— Aim of the task —
Beneath this line are entries. Copy the range from the line with "[0:00.00-0:01.00]" to the line with "Verbatim transcript: Udah", ends included, exactly; leave pictures out.

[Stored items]
• • • • • • •
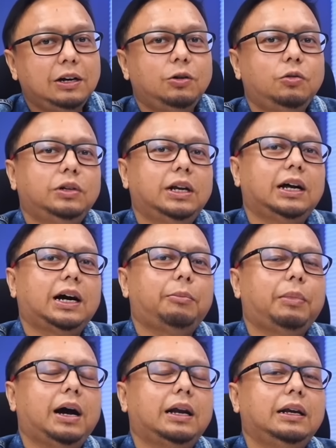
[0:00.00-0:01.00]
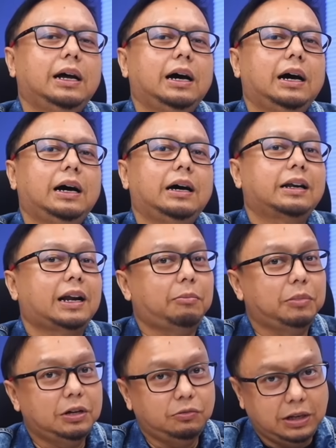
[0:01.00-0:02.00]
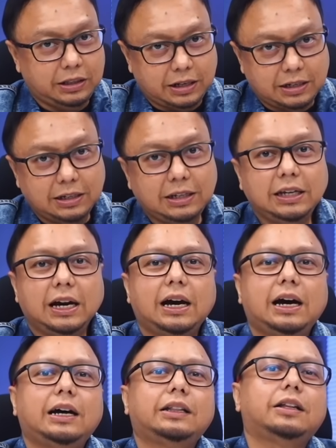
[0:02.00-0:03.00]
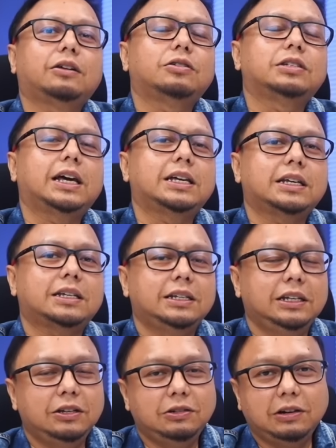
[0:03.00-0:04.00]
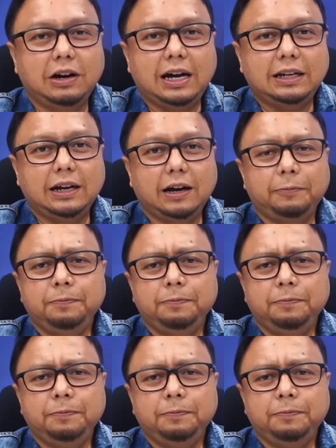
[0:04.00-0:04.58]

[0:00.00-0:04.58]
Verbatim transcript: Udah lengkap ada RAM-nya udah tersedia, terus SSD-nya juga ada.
• • • • • • •
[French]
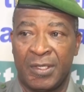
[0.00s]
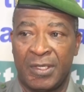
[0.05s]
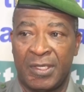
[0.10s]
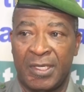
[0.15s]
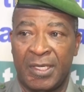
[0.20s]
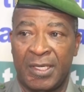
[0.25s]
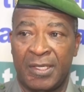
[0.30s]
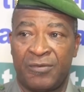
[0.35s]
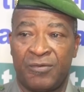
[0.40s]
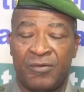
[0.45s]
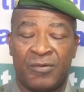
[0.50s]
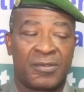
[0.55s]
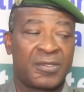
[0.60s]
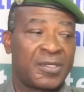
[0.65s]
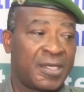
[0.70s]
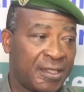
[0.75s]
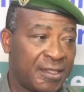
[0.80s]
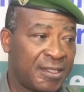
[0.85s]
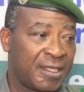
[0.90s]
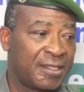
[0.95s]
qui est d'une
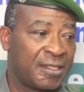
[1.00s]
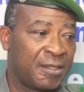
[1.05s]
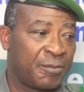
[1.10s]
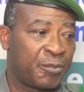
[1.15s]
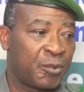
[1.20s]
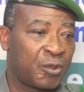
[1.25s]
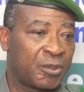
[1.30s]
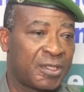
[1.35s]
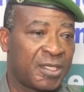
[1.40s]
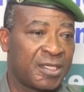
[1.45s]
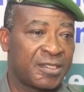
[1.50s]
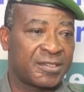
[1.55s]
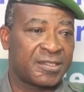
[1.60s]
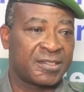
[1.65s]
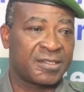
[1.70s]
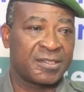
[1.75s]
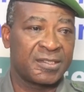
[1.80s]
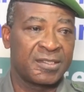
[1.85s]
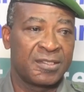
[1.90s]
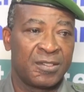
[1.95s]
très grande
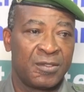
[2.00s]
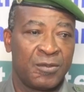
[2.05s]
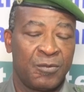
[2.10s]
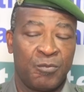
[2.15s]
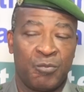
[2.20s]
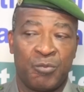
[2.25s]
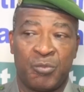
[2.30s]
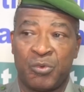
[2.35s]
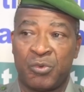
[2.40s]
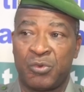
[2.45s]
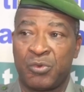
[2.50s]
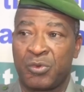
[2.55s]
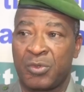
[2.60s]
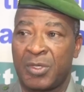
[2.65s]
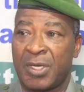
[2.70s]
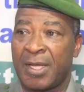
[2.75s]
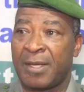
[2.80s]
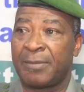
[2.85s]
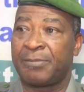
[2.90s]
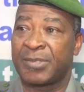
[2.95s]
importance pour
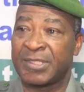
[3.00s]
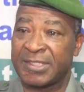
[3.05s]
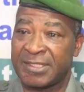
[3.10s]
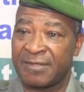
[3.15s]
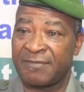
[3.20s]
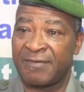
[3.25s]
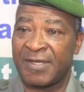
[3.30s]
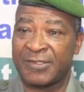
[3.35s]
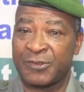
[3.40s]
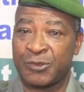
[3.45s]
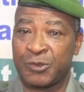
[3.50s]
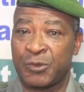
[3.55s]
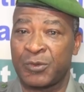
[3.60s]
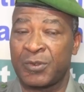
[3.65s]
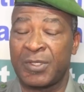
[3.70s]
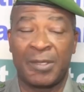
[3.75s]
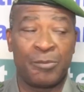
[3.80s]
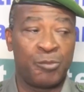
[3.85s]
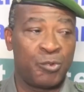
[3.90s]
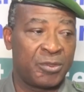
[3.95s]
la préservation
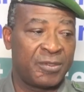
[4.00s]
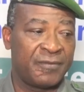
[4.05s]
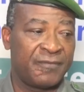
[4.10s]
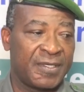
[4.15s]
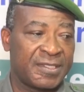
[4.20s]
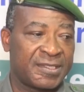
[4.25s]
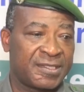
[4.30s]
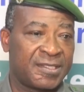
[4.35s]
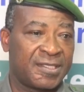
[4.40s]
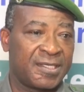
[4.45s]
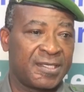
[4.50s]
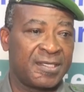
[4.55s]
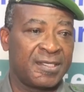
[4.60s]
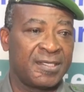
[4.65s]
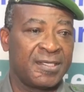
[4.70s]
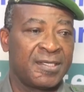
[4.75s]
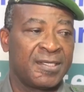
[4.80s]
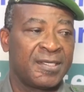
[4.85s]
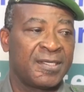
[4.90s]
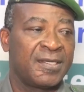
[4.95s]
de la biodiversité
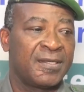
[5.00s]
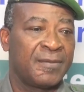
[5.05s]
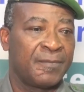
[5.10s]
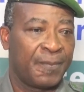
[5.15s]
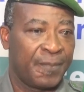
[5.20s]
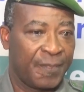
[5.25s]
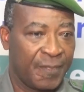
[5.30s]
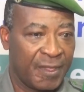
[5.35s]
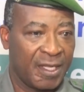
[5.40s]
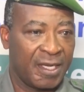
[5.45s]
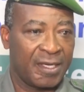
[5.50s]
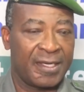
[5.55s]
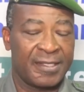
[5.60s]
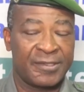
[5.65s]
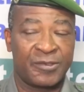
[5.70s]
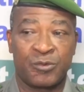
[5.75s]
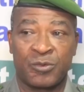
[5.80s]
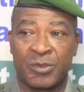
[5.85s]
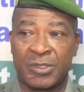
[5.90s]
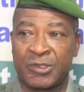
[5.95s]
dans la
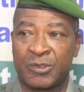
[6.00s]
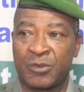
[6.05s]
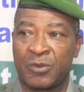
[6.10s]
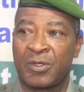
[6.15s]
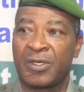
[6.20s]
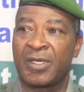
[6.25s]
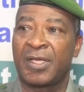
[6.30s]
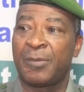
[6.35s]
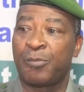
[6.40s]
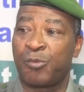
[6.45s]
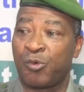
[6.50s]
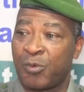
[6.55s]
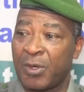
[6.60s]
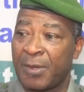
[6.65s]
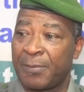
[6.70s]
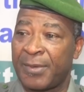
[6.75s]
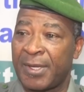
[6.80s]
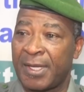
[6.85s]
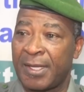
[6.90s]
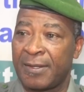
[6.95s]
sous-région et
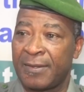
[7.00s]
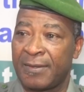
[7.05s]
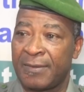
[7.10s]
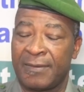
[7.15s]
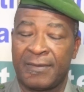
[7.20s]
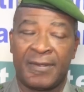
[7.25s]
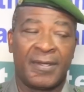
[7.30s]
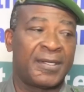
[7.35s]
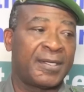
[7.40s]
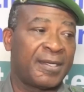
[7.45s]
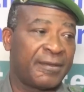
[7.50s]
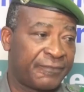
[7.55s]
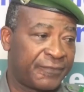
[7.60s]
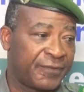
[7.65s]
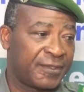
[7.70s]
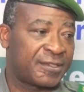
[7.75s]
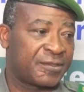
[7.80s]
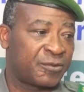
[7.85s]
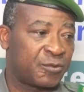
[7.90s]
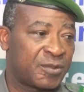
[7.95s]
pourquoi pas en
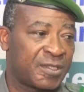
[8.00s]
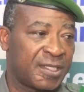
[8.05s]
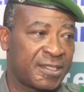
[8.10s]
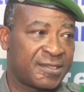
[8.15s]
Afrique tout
• • • • • • •
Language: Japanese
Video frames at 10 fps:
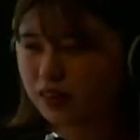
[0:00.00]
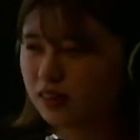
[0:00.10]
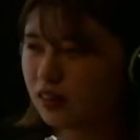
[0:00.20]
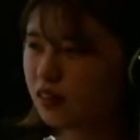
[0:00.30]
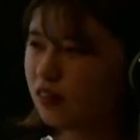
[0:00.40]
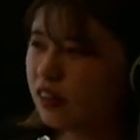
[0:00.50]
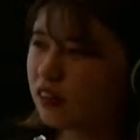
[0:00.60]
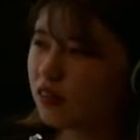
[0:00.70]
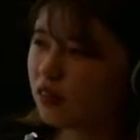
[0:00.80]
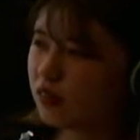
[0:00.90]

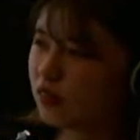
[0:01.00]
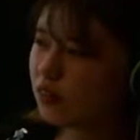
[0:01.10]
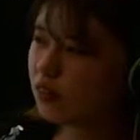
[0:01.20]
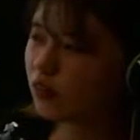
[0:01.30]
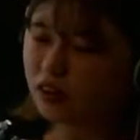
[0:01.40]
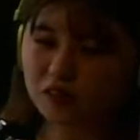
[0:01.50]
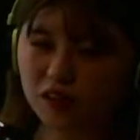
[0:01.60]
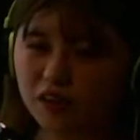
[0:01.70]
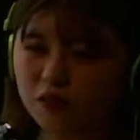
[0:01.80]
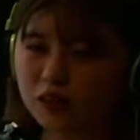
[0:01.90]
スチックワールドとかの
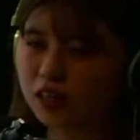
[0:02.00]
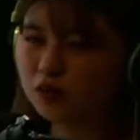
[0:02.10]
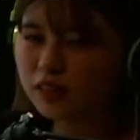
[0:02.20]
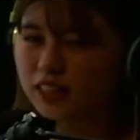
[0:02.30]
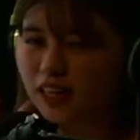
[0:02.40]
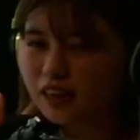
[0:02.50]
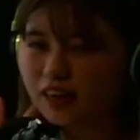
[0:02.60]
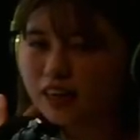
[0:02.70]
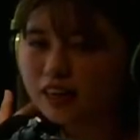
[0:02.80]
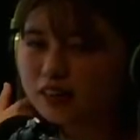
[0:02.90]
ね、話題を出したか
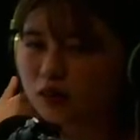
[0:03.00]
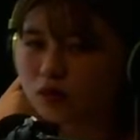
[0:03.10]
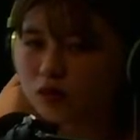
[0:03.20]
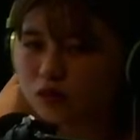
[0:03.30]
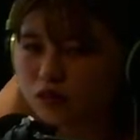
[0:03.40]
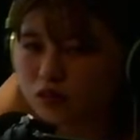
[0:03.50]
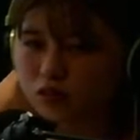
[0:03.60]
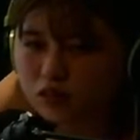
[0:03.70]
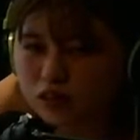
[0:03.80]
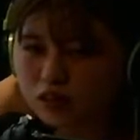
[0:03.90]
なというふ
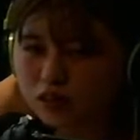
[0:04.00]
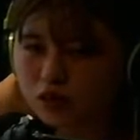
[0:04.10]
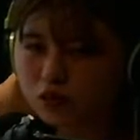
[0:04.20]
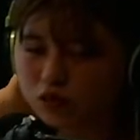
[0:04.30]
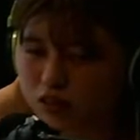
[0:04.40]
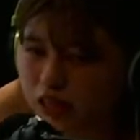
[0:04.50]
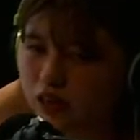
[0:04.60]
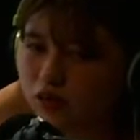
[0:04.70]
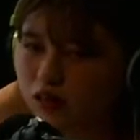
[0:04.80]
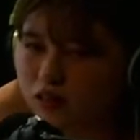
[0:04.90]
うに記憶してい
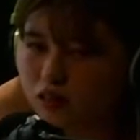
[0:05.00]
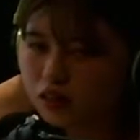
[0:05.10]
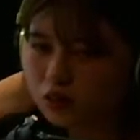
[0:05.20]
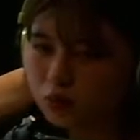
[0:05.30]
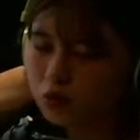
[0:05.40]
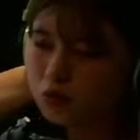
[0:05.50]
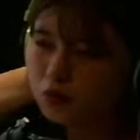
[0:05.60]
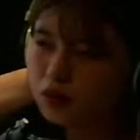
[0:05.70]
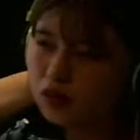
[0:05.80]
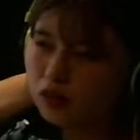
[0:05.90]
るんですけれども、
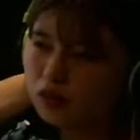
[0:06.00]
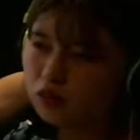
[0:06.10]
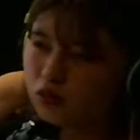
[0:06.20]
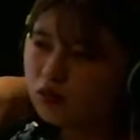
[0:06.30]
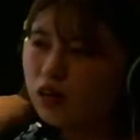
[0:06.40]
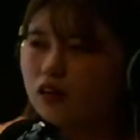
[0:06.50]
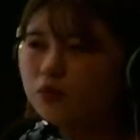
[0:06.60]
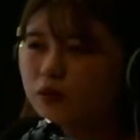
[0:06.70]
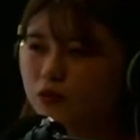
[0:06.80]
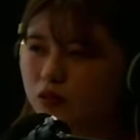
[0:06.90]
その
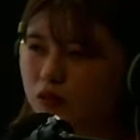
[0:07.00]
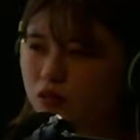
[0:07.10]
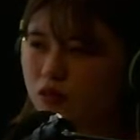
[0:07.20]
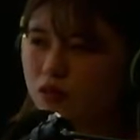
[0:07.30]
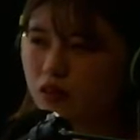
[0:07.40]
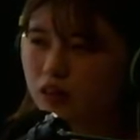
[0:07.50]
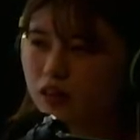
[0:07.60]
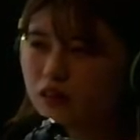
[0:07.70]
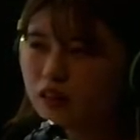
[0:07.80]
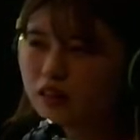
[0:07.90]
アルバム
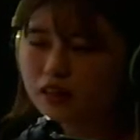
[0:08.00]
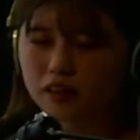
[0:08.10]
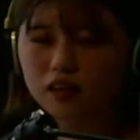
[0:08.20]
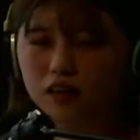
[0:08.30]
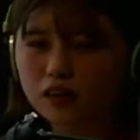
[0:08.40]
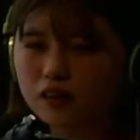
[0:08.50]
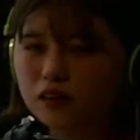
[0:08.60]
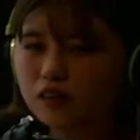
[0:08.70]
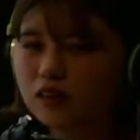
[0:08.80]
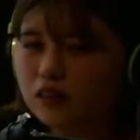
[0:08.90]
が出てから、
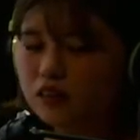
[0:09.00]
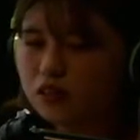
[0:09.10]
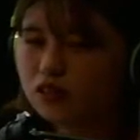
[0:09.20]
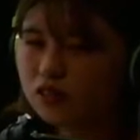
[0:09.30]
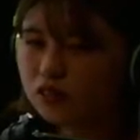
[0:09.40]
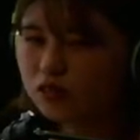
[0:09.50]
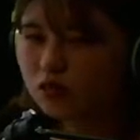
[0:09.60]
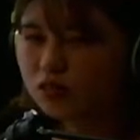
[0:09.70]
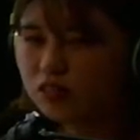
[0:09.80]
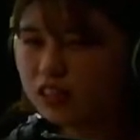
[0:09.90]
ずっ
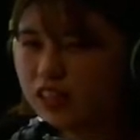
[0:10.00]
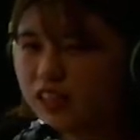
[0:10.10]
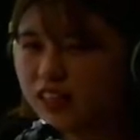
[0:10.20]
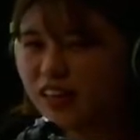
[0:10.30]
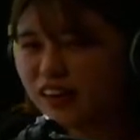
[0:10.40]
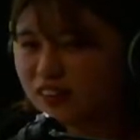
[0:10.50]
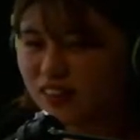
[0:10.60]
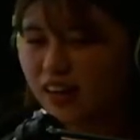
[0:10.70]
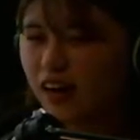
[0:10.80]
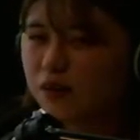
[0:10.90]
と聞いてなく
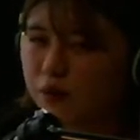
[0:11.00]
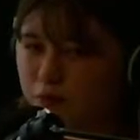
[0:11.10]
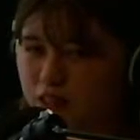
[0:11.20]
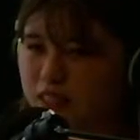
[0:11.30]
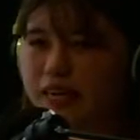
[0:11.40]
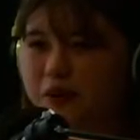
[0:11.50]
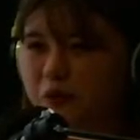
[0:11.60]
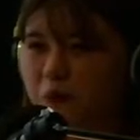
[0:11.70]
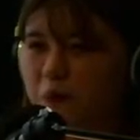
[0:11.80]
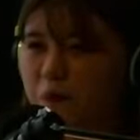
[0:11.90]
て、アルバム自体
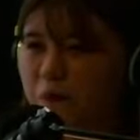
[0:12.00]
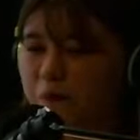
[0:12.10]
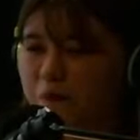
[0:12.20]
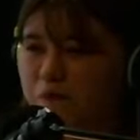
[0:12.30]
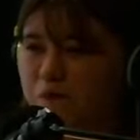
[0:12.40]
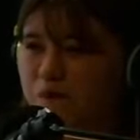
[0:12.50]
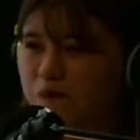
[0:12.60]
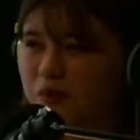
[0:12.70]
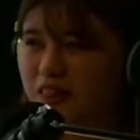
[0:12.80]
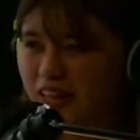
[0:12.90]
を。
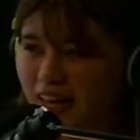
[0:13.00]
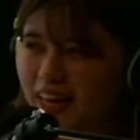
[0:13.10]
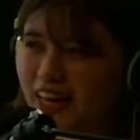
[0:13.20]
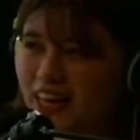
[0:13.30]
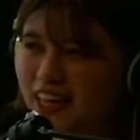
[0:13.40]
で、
• • • • • • •
— Answer for the task —
[0:00.00-0:01.00]
[0:01.00-0:02.00]
[0:02.00-0:03.00]
[0:03.00-0:04.00]
[0:04.00-0:04.58]

[0:00.00-0:04.58]
Verbatim transcript: Udah lengkap ada RAM-nya udah tersedia, terus SSD-nya juga ada.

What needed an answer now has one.